Last Updated: 16 Nov, 2020

Maximum subarray sum after K concatenation

Moderate
Asked in company
Adobe

Problem statement

You have been given a vector/list 'ARR' consisting of ‘N’ integers. You are also given a positive integer ‘K’.

Let’s define a vector/list 'CONCAT' of size 'N * K' formed by concatenating 'ARR' ‘K’ times. For example, if 'ARR' = [0, -1, 2] and 'K' = 3, then 'CONCAT' is given by [0, -1, 2, 0, -1, 2, 0, -1, 2].

Your task is to find the maximum possible sum of any non-empty subarray (contagious) of 'CONCAT'.

Input Format:
The first line of input contains an integer 'T' representing the number of test cases or queries to be processed. Then the test case follows.

The first line of each test case contains two single space-separated integers ‘N’ and ‘K’ representing the size of the vector/list and the given integer, respectively.

The second line of each test case contains ‘N’ single space-separated integers representing the vector elements.
Output Format :
For each test case, print an integer denoting the maximum possible subarray sum of 'CONCAT'.
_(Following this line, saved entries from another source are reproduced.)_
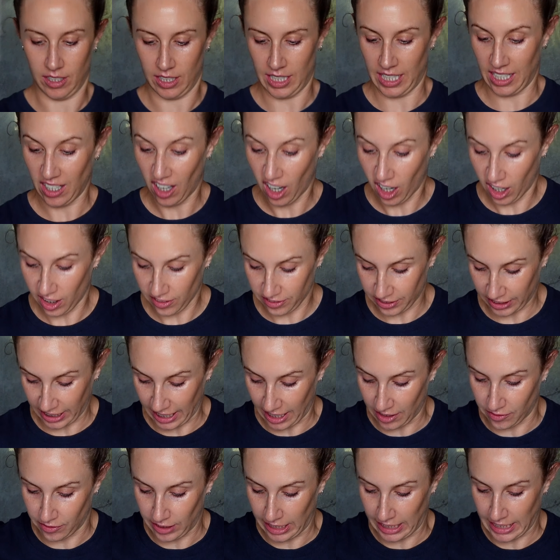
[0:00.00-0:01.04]
in half
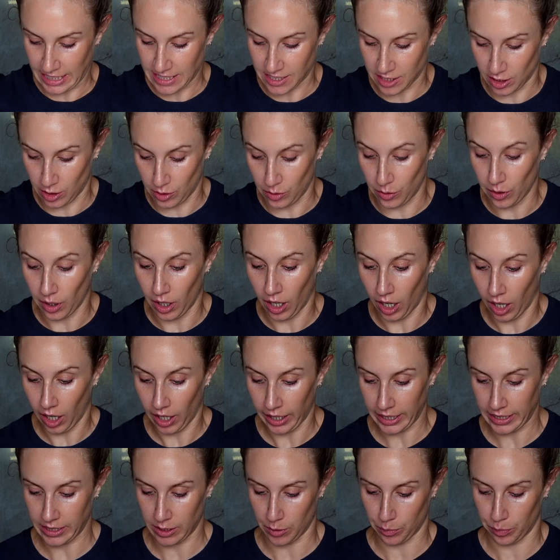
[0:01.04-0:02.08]
again really, so you
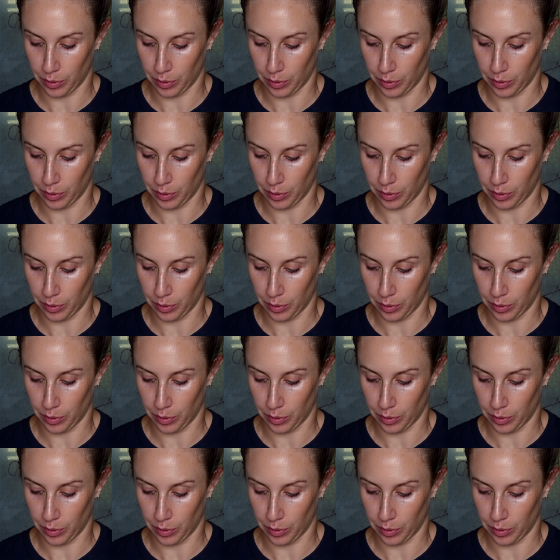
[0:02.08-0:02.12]
hide the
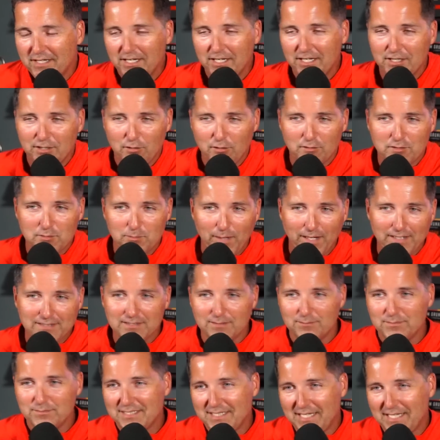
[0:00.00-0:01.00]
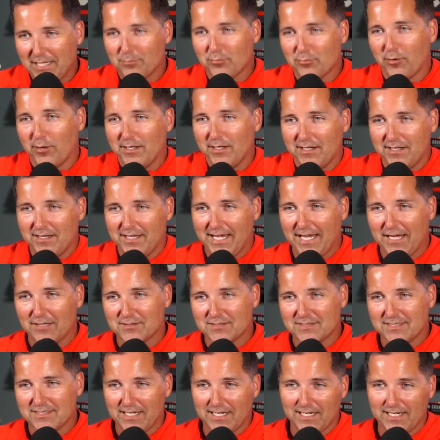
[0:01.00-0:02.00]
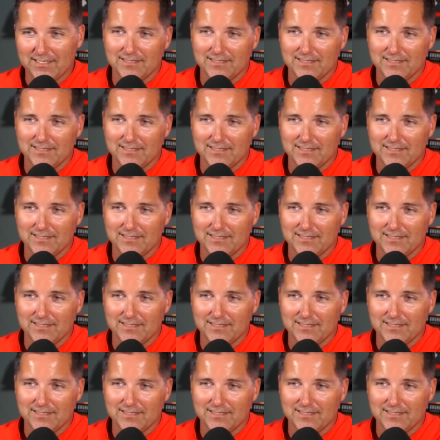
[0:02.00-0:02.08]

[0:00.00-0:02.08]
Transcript: You expect him to keep running to the outside.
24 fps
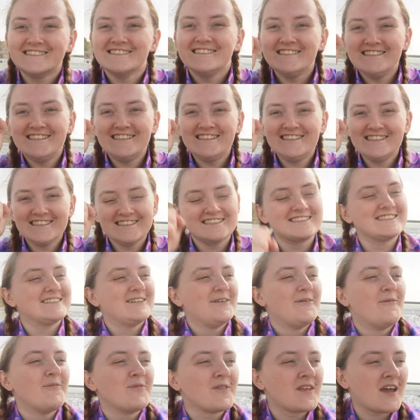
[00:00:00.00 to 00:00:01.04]
Yes!
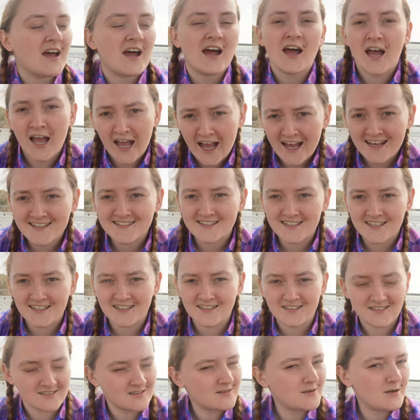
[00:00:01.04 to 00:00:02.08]
As
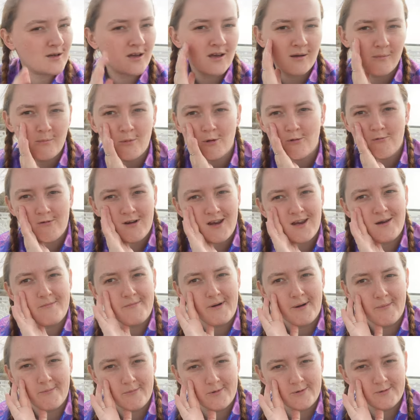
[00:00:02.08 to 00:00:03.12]
in, Marine
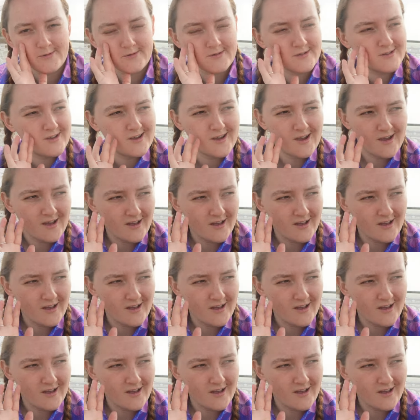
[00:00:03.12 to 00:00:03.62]
Mumbles.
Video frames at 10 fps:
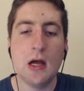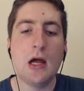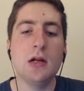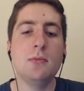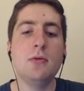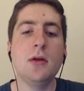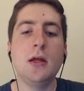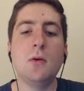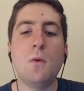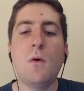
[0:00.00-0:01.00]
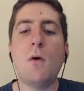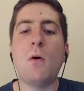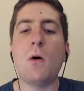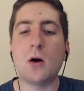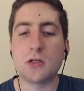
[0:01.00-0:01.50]
and bring
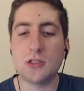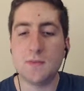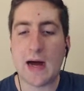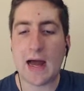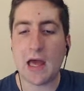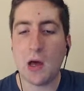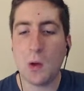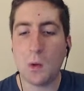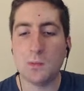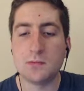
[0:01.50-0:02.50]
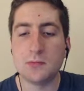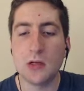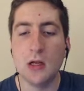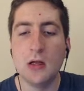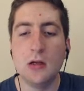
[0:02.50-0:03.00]
war to my home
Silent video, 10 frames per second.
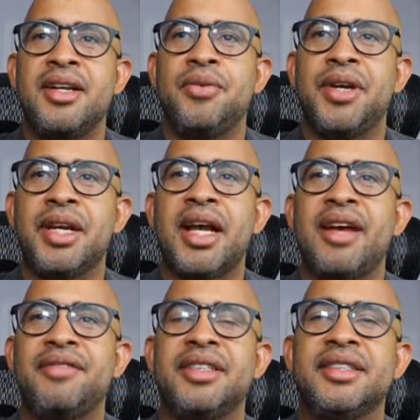we're going to
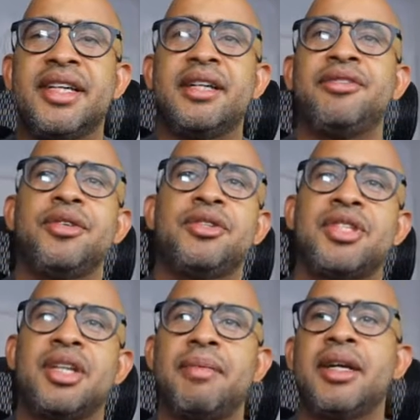have the Dataverse
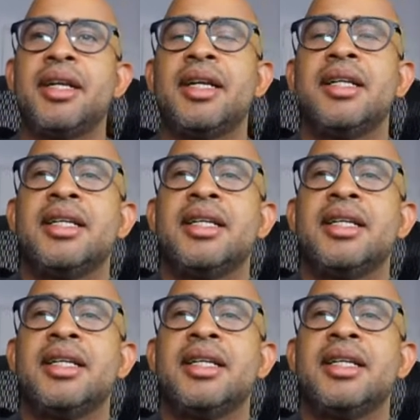Summit.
Print the output of each test case in a separate line.
Note :
You do not need to print anything; it has already been taken care of. Just implement the function.
Constraints:
1 <= T <= 100
1 <= N <= 10^4
1 <= K <= 10^4    
-10^5 <= ARR[i] <= 10^5

Time Limit: 1sec

Approaches

01 Approach

The main observation here is that the optimal subarray will have no prefix with negative sum. This is because we can remove the prefix with a negative sum from our optimal subarray and hence it will only increase our subarray sum/answer.

 

Please note, we don’t need to construct a new vector ‘CONCAT’. Since we are concatenating the given vector ‘K’ times so, ‘CONCAT[i] = ARR[i%N]’. We use this fact to solve the problem without using additional space.

 

The algorithm will be -

  1. We will loop from 0 to ‘N * K’ (loop variable ‘i’).
  2. We initialize ‘CUR_SUM’ (to store sum of prefix elements) to 0 and ‘MAX_SUM’ (to store maximum subarray sum) to the minimum possible value.
  3. For each iteration, we will-
    1. Add ‘ARR[i % N]’ to ‘CUR_SUM’’.
    2. Update ‘MAX_SUM’ if it’s value is less than ‘CUR_SUM’’.
    3. If ‘CUR_SUM’’ becomes negative, we will reset it to 0.
  4. Finally, we return ‘MAX_SUM’ as our answer.

02 Approach

Since ‘CONCAT’ is formed by concatenating ‘ARR’ ‘K’ times, we can break this problem into different cases to avoid redundant iterations and computations. 

 

All the cases are-

  1. If K = 1-
    1. We simply apply Kadane’s algorithm and return the maximum sum.
  2. Else, we find the sum of elements (‘ARR_SUM'). Now there are two cases-
    1. If 'ARR_SUM' <= 0
      1. Then, we will find the maximum subarray sum for ‘K’ = 2 irrespective of value of ‘K’ and return it as answer.
      2. This is because the maximum subarray can’t contain complete ‘ARR’. If we include the complete vector, then it will only decrease the subarray sum due to the negative total.
    2. If 'ARR_SUM' > 0
      1. Then, we will find the maximum subarray sum for K = 2 and we return ‘MAX_SUBARRAY_SUM’ plus (K-2) times ‘ARR_SUM' as the answer.
      2. This is because ‘ARR_SUM' is greater than 0, including it ‘K-2’ times will only increase the subarray sum.